EXHIBIT 4.1
CERTAIN INFORMATION IN THIS EXHIBIT, MARKED BY [***], HAS BEEN EXCLUDED FROM THE EXHIBIT PURSUANT TO ITEM 601(B)(10)(IV) OF REGULATION S-K BECAUSE IT IS BOTH (I) NOT MATERIAL AND (II) IS THE TYPE THAT THE REGISTRANT TREATS AS PRIVATE OR CONFIDENTIAL.
EXECUTION VERSION
WARRANT TO PURCHASE CLASS A COMMON STOCK
THE SECURITIES REPRESENTED BY THIS INSTRUMENT HAVE NOT BEEN REGISTERED UNDER THE SECURITIES ACT OF 1933, AS AMENDED, OR THE SECURITIES LAWS OF ANY STATE AND MAY NOT BE TRANSFERRED, SOLD OR OTHERWISE DISPOSED OF EXCEPT PURSUANT TO AN EFFECTIVE REGISTRATION STATEMENT UNDER SUCH ACT AND APPLICABLE STATE SECURITIES LAWS OR PURSUANT TO AN EXEMPTION FROM REGISTRATION UNDER SUCH ACT OR SUCH LAWS.

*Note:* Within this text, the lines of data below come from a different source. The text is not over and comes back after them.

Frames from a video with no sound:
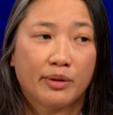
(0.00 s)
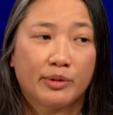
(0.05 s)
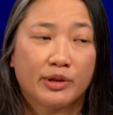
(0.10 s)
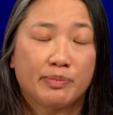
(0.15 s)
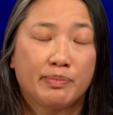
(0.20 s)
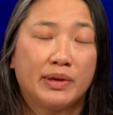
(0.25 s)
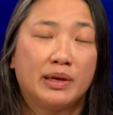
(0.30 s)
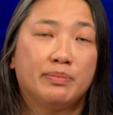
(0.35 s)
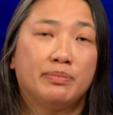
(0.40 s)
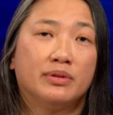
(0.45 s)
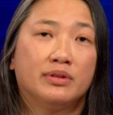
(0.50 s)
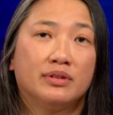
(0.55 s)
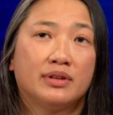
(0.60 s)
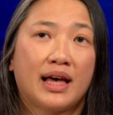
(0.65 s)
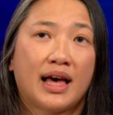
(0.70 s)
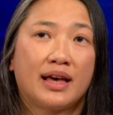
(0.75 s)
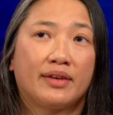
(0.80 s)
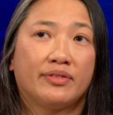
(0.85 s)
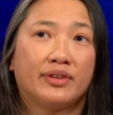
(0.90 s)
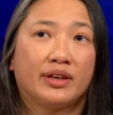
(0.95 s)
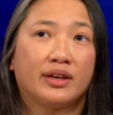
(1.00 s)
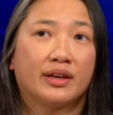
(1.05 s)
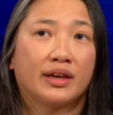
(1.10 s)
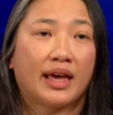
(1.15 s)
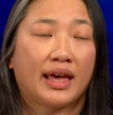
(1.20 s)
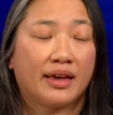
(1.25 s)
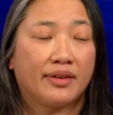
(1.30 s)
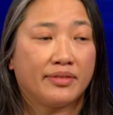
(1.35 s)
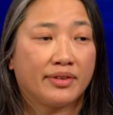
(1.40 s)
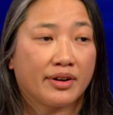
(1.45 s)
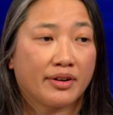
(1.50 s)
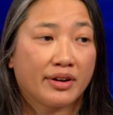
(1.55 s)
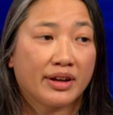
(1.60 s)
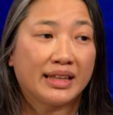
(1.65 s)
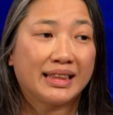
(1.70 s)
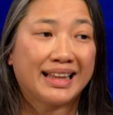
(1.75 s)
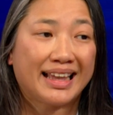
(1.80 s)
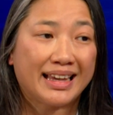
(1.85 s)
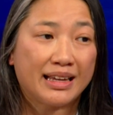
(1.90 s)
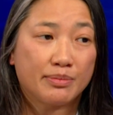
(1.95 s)
with people having a
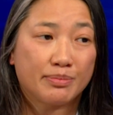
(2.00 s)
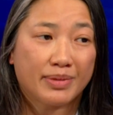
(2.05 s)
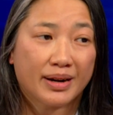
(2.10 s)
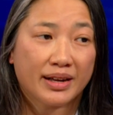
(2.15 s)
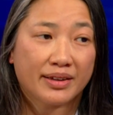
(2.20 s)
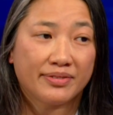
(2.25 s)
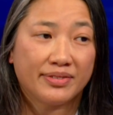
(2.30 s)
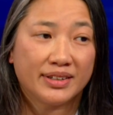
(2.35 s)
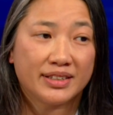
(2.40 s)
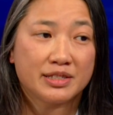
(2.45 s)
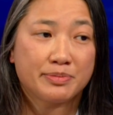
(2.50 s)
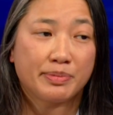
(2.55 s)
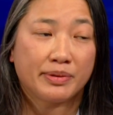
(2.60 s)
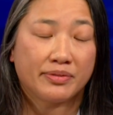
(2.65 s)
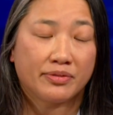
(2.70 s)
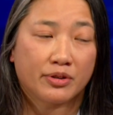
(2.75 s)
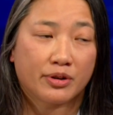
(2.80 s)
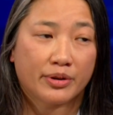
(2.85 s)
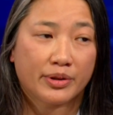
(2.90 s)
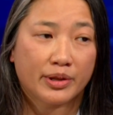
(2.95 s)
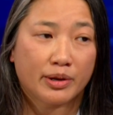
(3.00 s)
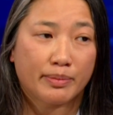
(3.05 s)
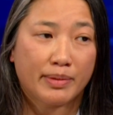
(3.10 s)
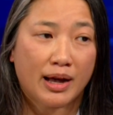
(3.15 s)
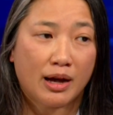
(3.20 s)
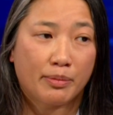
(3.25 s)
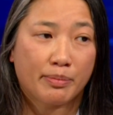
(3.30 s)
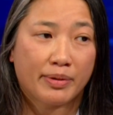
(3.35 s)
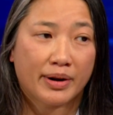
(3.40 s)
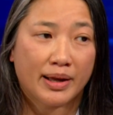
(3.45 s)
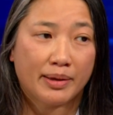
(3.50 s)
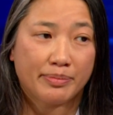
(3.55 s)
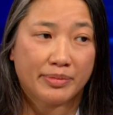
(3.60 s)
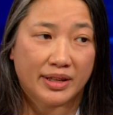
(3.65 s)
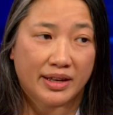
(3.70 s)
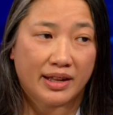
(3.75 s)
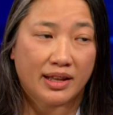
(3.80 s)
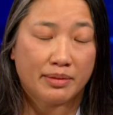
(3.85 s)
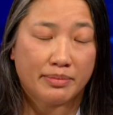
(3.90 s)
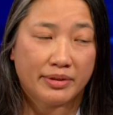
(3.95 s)
very light breakfast before their bowel prep
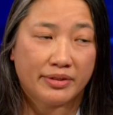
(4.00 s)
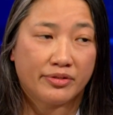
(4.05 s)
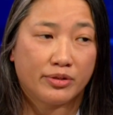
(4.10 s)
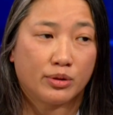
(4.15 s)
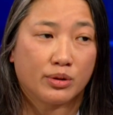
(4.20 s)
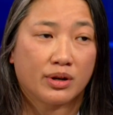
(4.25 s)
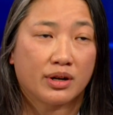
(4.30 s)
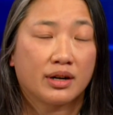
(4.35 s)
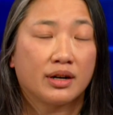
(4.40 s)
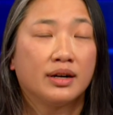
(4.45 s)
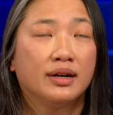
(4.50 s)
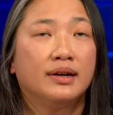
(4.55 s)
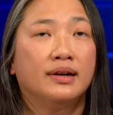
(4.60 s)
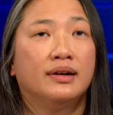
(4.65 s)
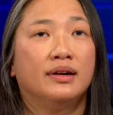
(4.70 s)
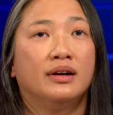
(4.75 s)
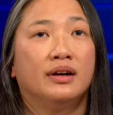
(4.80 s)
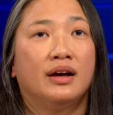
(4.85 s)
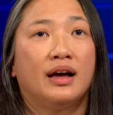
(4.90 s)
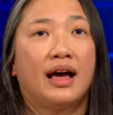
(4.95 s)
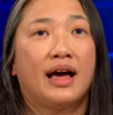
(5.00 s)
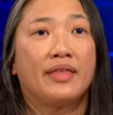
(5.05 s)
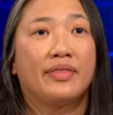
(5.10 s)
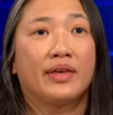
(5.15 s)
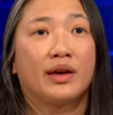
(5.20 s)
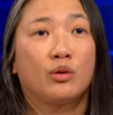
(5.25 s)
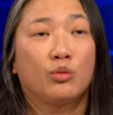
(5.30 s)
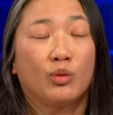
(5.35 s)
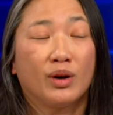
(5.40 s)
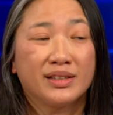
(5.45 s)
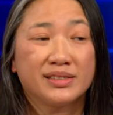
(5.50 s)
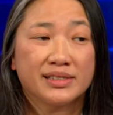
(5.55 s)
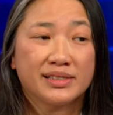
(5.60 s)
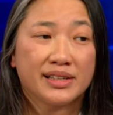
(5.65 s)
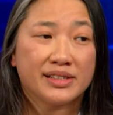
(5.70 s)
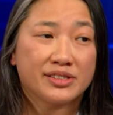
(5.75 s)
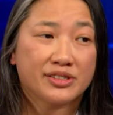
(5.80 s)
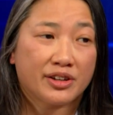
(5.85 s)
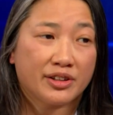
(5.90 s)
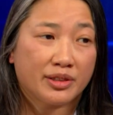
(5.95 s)
the day before. And then once
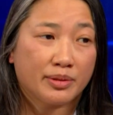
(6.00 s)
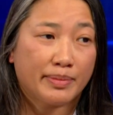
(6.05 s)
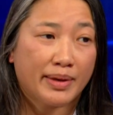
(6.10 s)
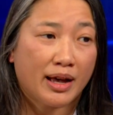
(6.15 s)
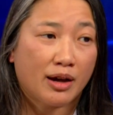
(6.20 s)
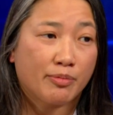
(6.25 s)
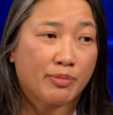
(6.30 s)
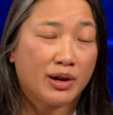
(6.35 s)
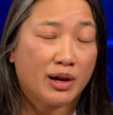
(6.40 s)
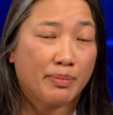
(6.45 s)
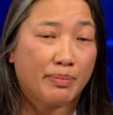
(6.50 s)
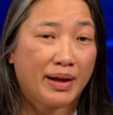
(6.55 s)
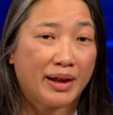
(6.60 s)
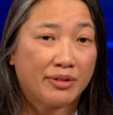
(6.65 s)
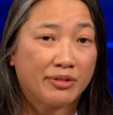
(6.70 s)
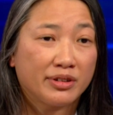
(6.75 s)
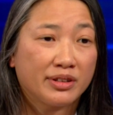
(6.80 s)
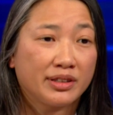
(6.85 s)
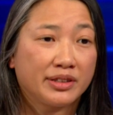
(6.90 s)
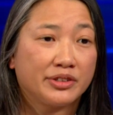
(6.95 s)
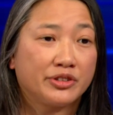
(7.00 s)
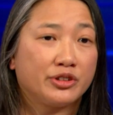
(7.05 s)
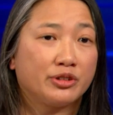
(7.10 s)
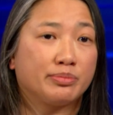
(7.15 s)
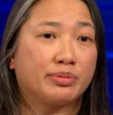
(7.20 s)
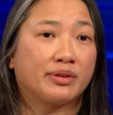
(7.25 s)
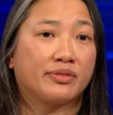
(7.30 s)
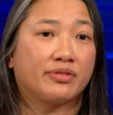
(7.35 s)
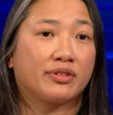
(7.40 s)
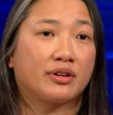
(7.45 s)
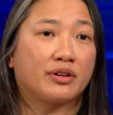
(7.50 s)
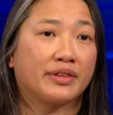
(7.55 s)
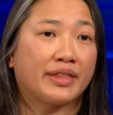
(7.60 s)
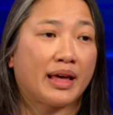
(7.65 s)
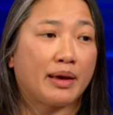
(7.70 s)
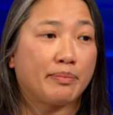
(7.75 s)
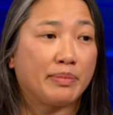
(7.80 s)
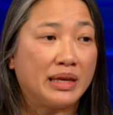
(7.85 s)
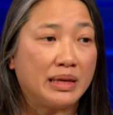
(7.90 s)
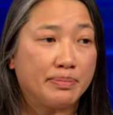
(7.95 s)
they start the bowel prep, I really do prefer
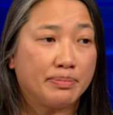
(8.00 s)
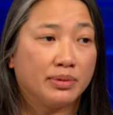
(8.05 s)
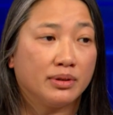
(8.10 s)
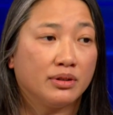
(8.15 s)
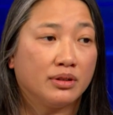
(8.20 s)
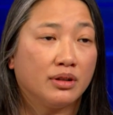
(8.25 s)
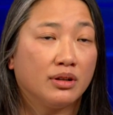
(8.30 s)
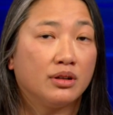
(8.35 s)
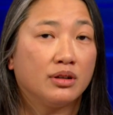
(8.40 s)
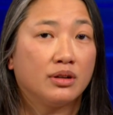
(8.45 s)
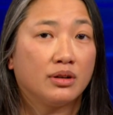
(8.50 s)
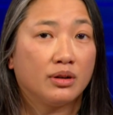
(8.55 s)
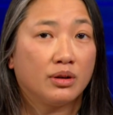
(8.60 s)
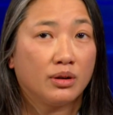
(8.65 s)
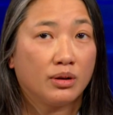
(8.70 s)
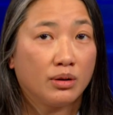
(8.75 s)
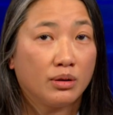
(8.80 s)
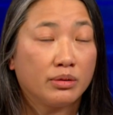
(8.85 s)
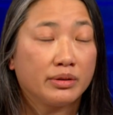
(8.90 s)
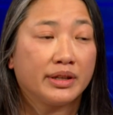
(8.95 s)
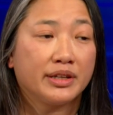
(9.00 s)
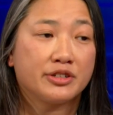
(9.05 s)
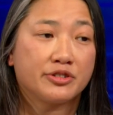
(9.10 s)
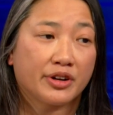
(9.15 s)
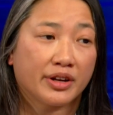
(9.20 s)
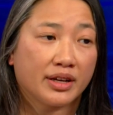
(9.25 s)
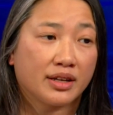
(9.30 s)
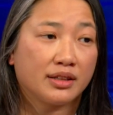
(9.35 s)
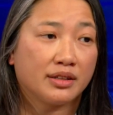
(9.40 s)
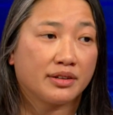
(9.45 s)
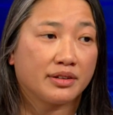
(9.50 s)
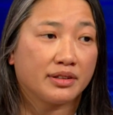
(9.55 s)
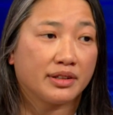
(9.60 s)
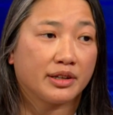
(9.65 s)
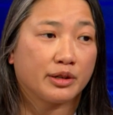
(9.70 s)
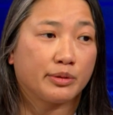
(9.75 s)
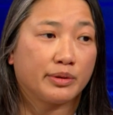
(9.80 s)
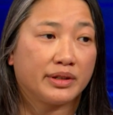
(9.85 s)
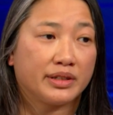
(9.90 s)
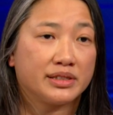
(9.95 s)
that people only drink clear
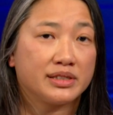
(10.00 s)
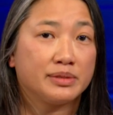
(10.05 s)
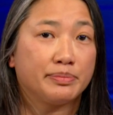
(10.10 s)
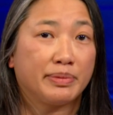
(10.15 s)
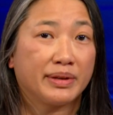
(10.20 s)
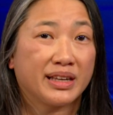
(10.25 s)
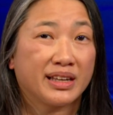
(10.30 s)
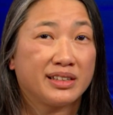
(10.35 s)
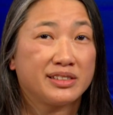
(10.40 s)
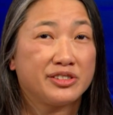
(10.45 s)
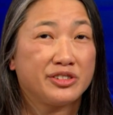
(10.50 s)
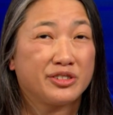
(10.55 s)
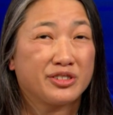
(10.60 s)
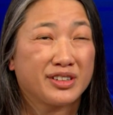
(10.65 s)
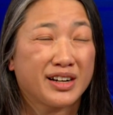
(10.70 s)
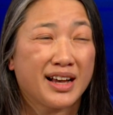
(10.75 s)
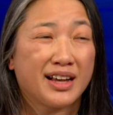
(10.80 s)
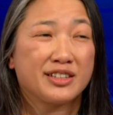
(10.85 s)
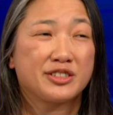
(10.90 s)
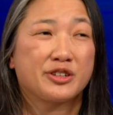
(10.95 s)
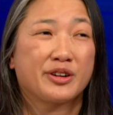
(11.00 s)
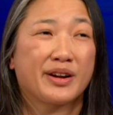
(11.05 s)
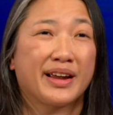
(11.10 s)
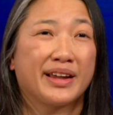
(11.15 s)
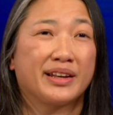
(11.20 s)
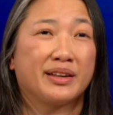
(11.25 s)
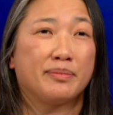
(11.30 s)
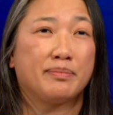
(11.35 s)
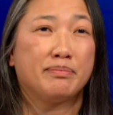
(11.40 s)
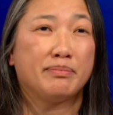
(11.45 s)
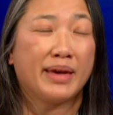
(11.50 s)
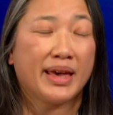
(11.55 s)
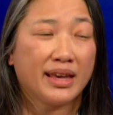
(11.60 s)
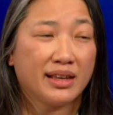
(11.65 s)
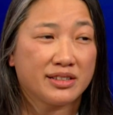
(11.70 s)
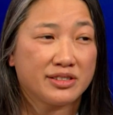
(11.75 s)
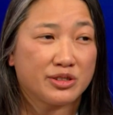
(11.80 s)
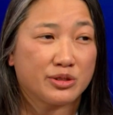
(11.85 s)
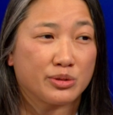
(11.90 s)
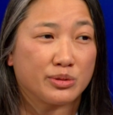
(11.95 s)
liquids because you're not trying to
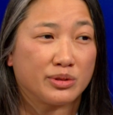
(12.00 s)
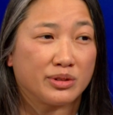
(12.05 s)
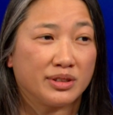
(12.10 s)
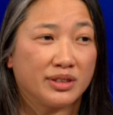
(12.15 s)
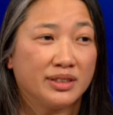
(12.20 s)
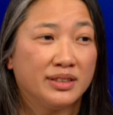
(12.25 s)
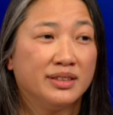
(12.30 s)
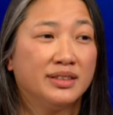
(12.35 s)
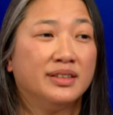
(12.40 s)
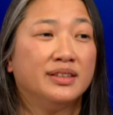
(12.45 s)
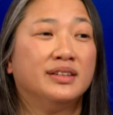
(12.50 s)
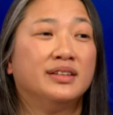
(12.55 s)
make stool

THIS INSTRUMENT IS ISSUED PURSUANT TO AND SUBJECT TO THE RESTRICTIONS ON TRANSFER AND OTHER PROVISIONS OF A TRANSACTION AGREEMENT, DATED AS OF JULY 29, 2022, BY AND BETWEEN THE ISSUER OF THESE SECURITIES AND FCJI, INC., AN OHIO CORPORATION, A COPY OF WHICH IS ON FILE WITH THE ISSUER. THE SECURITIES REPRESENTED BY THIS INSTRUMENT MAY NOT BE SOLD OR OTHERWISE TRANSFERRED EXCEPT IN COMPLIANCE WITH SAID AGREEMENT. ANY SALE OR OTHER TRANSFER NOT IN COMPLIANCE WITH SAID AGREEMENT WILL BE VOID.
WARRANT
to purchase
25,250,616
Shares of Class A Common Stock of
Berkshire Grey, Inc.
a Delaware Corporation
Issue Date: July 29, 2022
“30-Day VWAP” means, as of any date, the volume weighted average price per share of the Common Stock on the Principal Trading Market (as reported by Bloomberg L.P. (or its successor) or, if not available, by another authoritative source mutually agreed by the Company and FedEx) from 9:30 a.m. (New York City time) with respect to the period that begins on the Trading Day that is thirty (30) Trading Days preceding such date to 4:00 p.m. (New York City time) and ends on the last Trading Day immediately preceding such date.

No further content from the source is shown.